[[ Records for the exercise, beginning ]]
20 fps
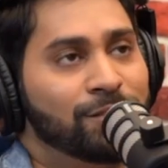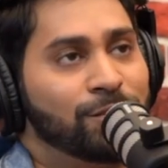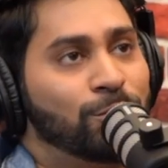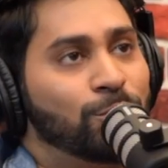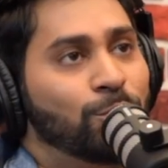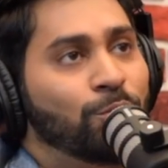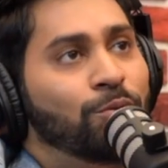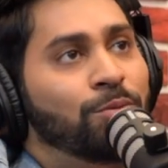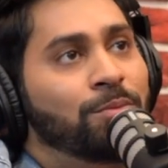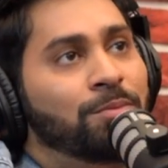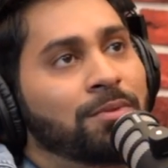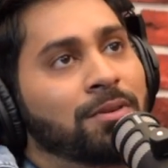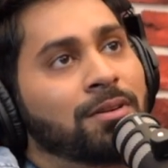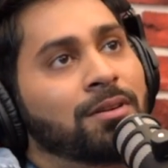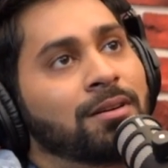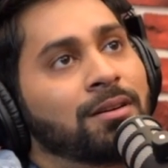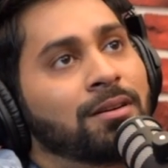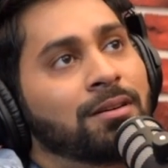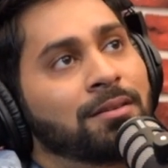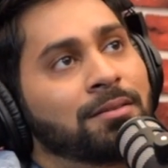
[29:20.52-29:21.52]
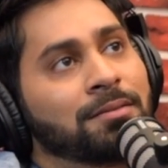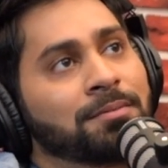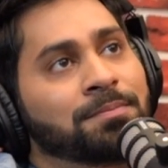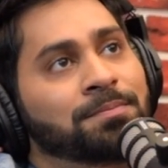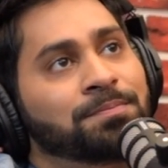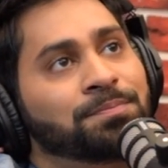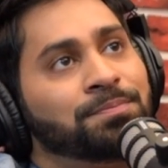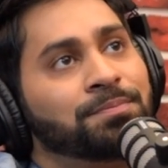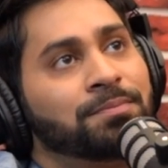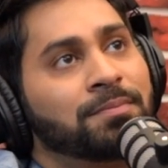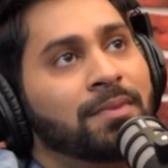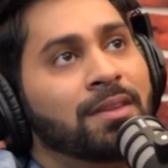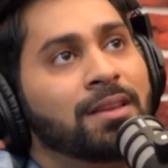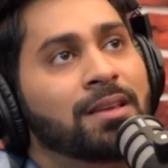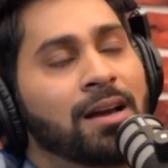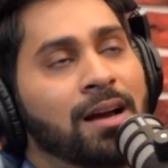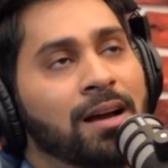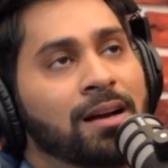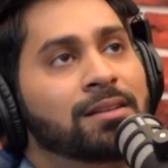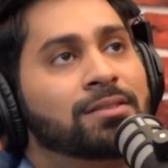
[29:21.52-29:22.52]
So. Uh,
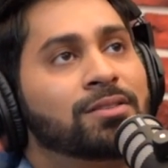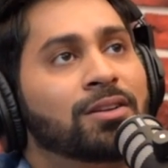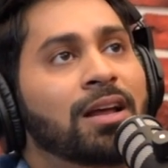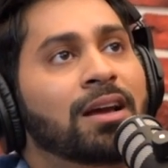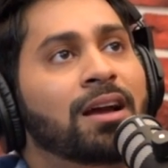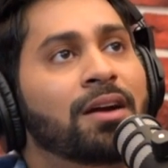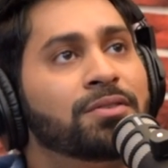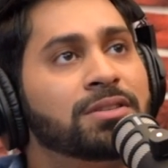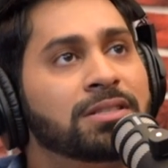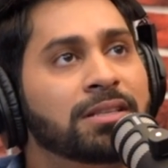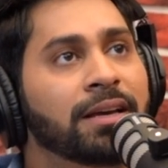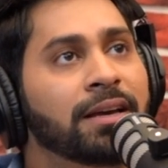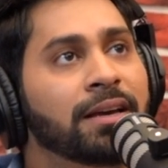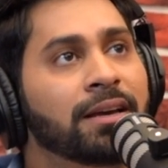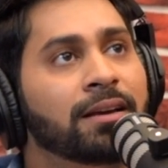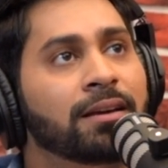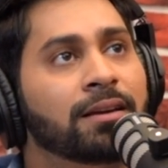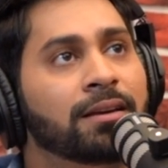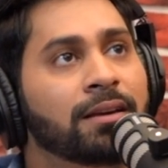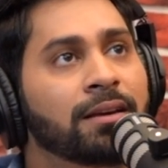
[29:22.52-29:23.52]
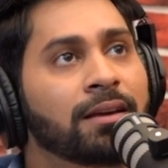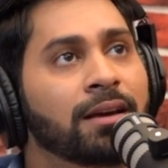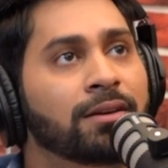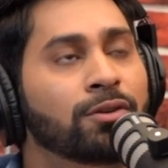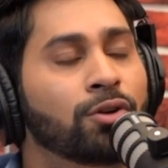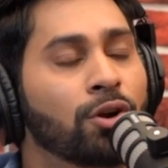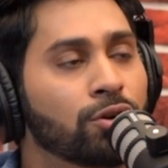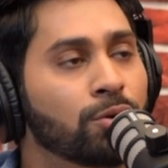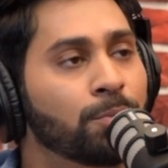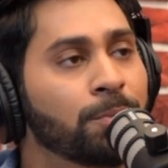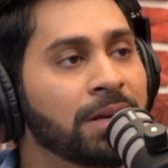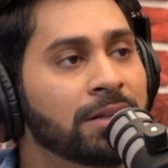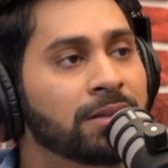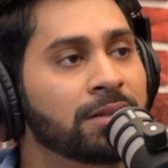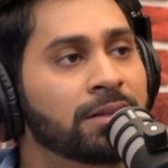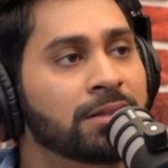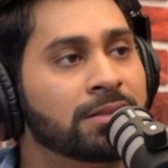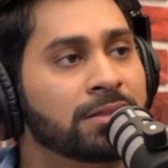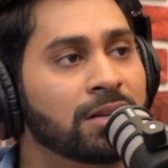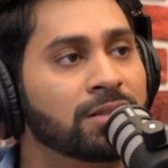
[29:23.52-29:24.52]
Yeah, so like I was saying, ki, not to make
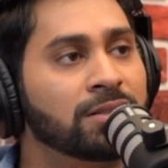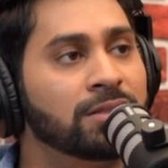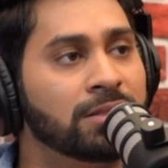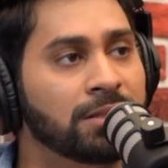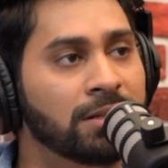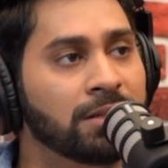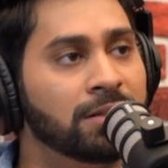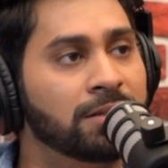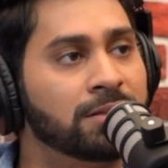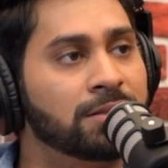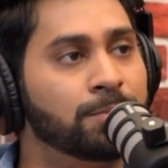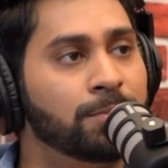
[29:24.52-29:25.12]
the discussion serious,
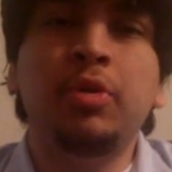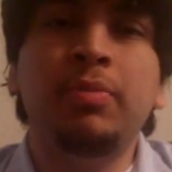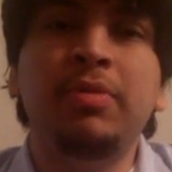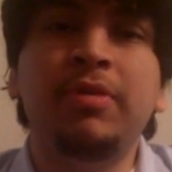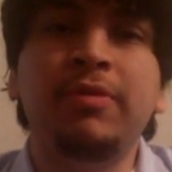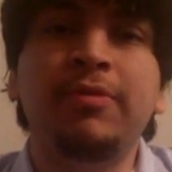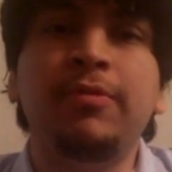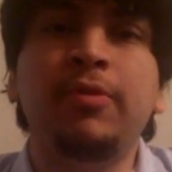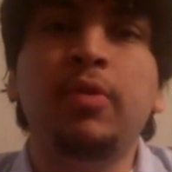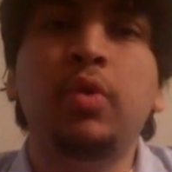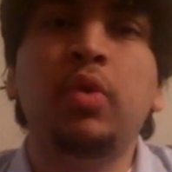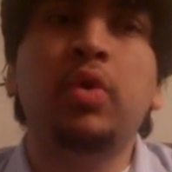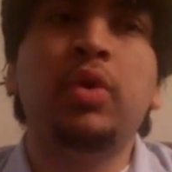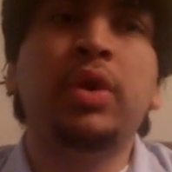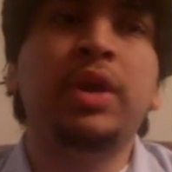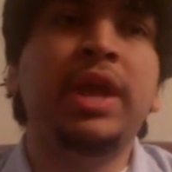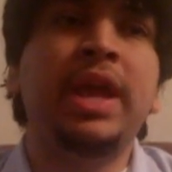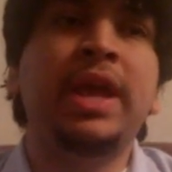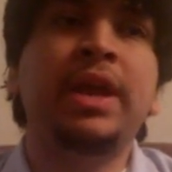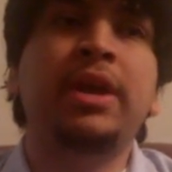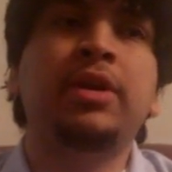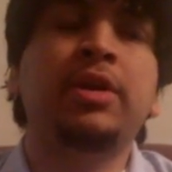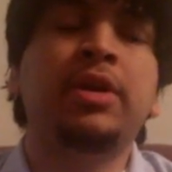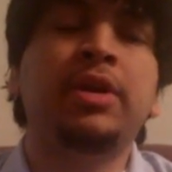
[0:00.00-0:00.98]
before it
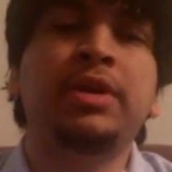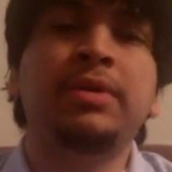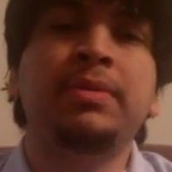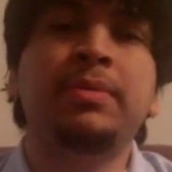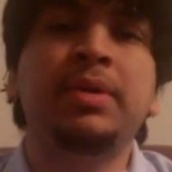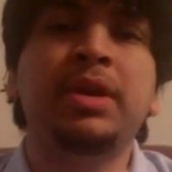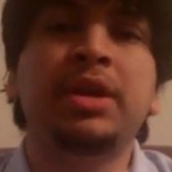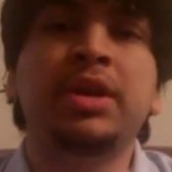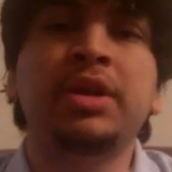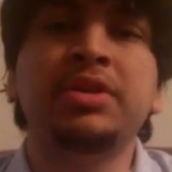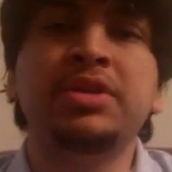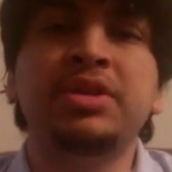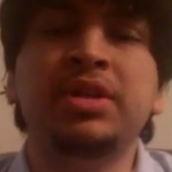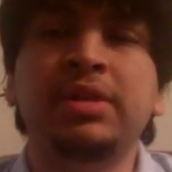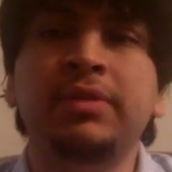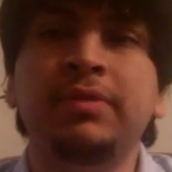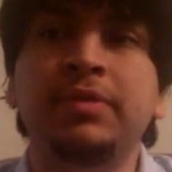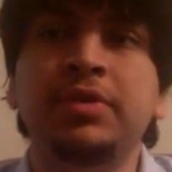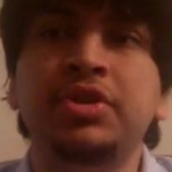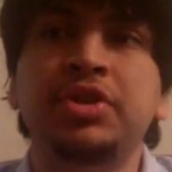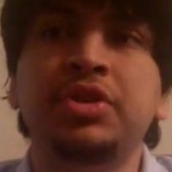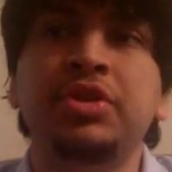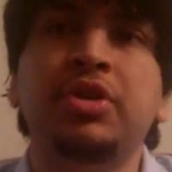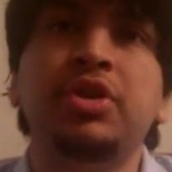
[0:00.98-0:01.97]
aired on American television.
[[ Records for the exercise, end ]]
= Action item =
Strip out the pictures and repeat the listing above exactly.

= Problem solution =
20 fps
[29:20.52-29:21.52]
[29:21.52-29:22.52]
So. Uh,
[29:22.52-29:23.52]
[29:23.52-29:24.52]
Yeah, so like I was saying, ki, not to make
[29:24.52-29:25.12]
the discussion serious,
[0:00.00-0:00.98]
before it
[0:00.98-0:01.97]
aired on American television.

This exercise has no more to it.